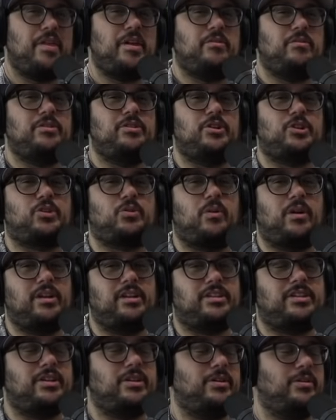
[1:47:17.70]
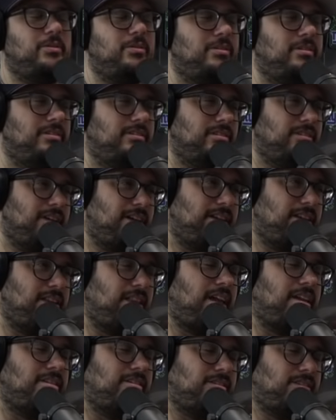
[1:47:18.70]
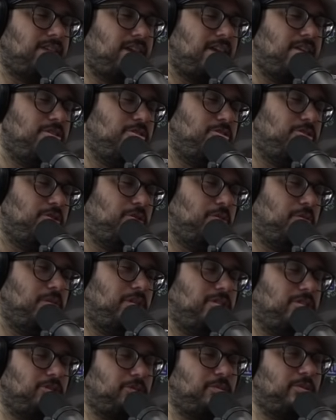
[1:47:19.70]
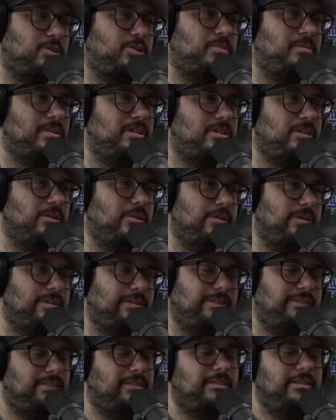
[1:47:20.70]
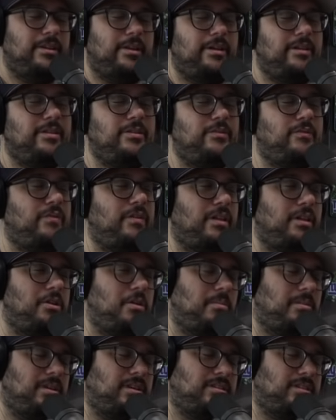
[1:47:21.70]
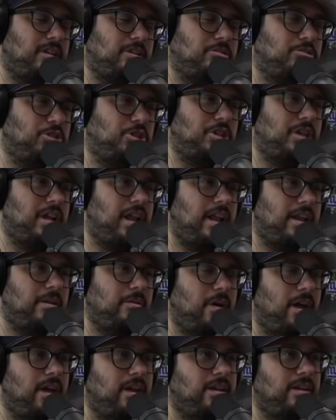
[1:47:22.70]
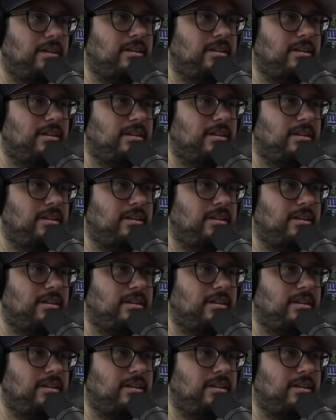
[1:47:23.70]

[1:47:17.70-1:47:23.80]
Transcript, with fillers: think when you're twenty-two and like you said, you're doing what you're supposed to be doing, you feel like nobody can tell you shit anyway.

* * *

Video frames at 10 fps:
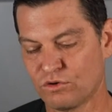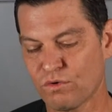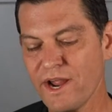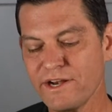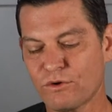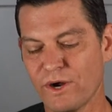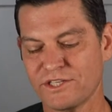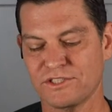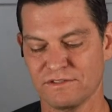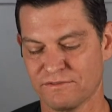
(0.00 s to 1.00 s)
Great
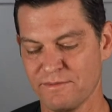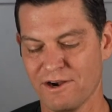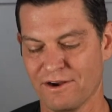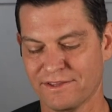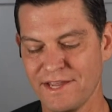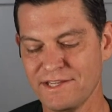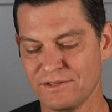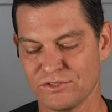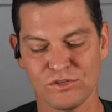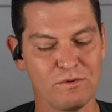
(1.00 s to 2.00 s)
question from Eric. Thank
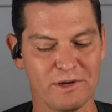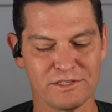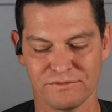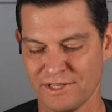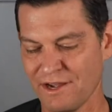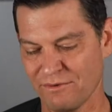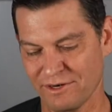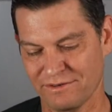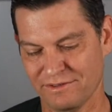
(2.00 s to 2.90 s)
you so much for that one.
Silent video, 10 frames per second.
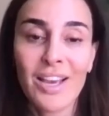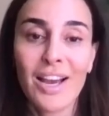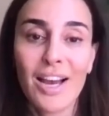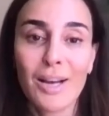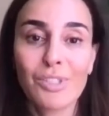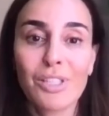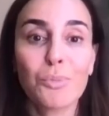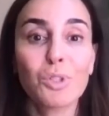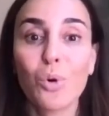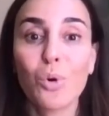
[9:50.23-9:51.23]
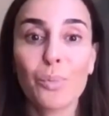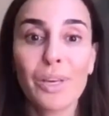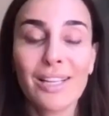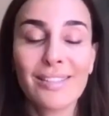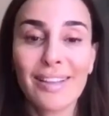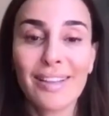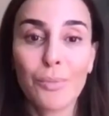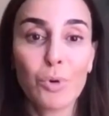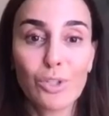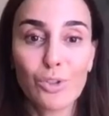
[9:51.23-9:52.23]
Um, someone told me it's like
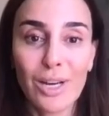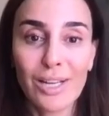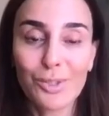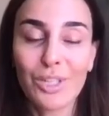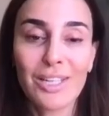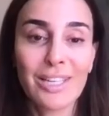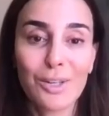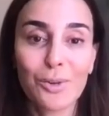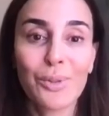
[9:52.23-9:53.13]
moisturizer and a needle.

* * *

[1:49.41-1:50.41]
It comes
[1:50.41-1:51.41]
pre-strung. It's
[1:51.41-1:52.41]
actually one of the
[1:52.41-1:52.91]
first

Work request: All lines above that contain "frames" are required in the answer.

Answer to the exercise:
Video frames at 10 fps:
Silent video, 10 frames per second.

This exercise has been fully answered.